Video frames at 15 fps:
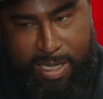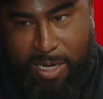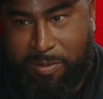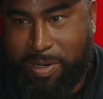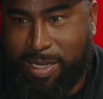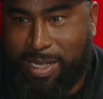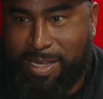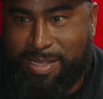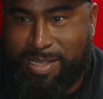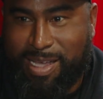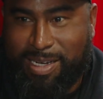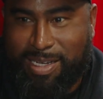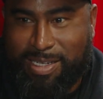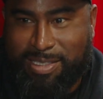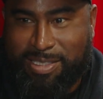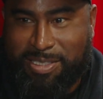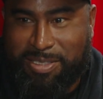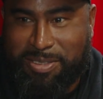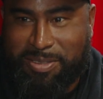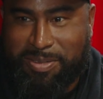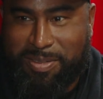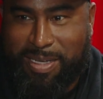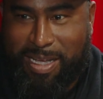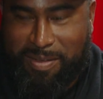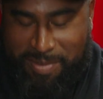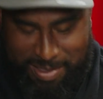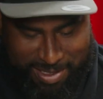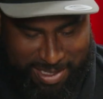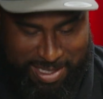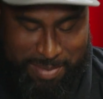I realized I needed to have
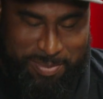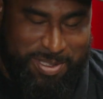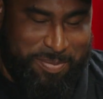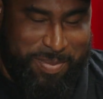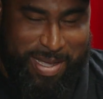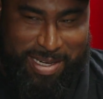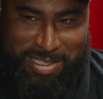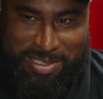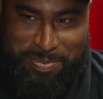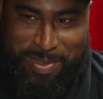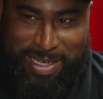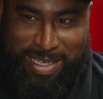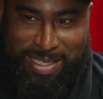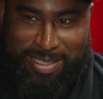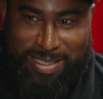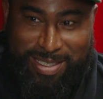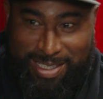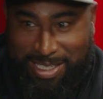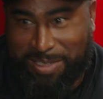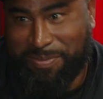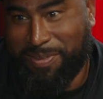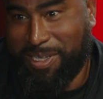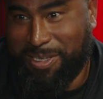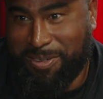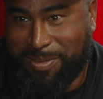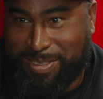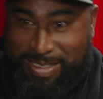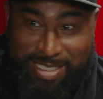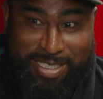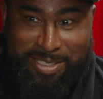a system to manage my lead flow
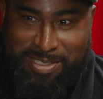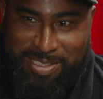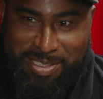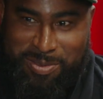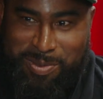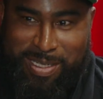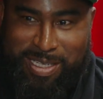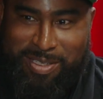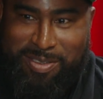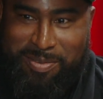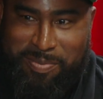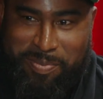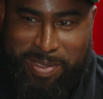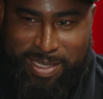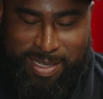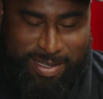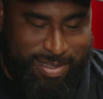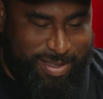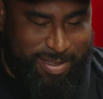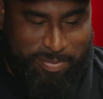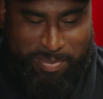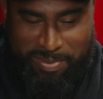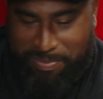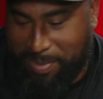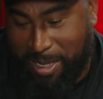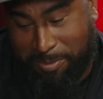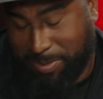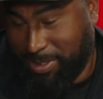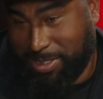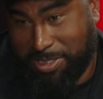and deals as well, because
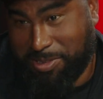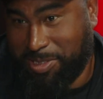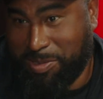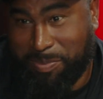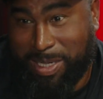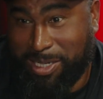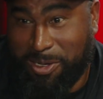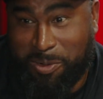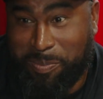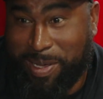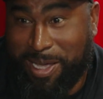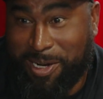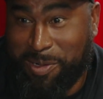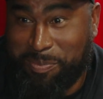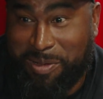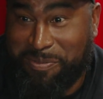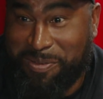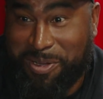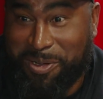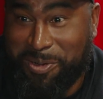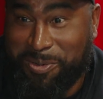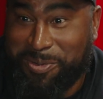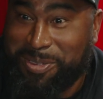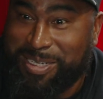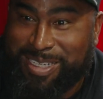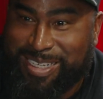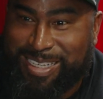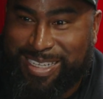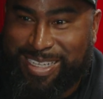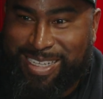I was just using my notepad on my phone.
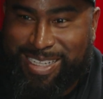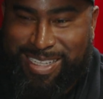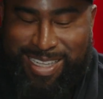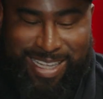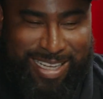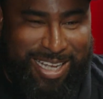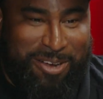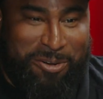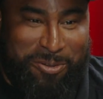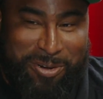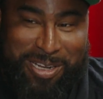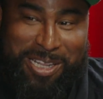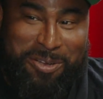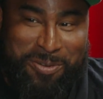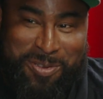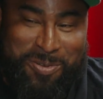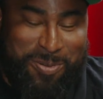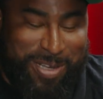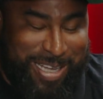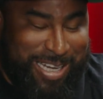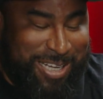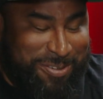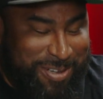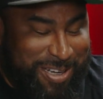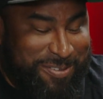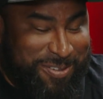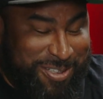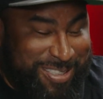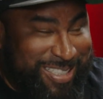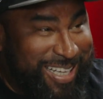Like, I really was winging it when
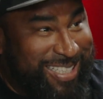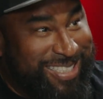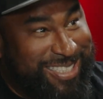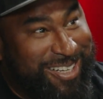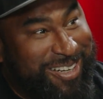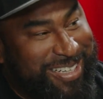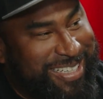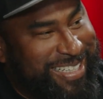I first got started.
——————————
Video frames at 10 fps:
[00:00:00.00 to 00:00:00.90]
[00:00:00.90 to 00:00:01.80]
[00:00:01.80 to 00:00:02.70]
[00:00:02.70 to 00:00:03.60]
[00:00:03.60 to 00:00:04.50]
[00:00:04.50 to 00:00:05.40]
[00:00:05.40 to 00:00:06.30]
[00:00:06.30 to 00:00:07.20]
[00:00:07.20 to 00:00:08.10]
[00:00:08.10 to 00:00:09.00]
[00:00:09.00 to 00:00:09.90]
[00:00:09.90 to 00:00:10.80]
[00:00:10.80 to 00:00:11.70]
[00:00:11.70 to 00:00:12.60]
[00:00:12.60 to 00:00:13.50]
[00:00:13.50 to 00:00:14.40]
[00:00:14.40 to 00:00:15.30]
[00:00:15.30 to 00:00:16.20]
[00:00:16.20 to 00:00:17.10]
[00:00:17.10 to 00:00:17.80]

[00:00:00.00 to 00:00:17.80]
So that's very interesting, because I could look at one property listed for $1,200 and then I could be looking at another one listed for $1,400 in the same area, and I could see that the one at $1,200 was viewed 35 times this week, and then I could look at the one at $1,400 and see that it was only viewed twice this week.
——————————
What is expected:
The reply should consist solely of the lines above from the one that has "[00:00:14.40 to 00:00:15.30]" through the one that has "[00:00:17.10 to 00:00:17.80]", reproduced exactly.

Problem solution:
[00:00:14.40 to 00:00:15.30]
[00:00:15.30 to 00:00:16.20]
[00:00:16.20 to 00:00:17.10]
[00:00:17.10 to 00:00:17.80]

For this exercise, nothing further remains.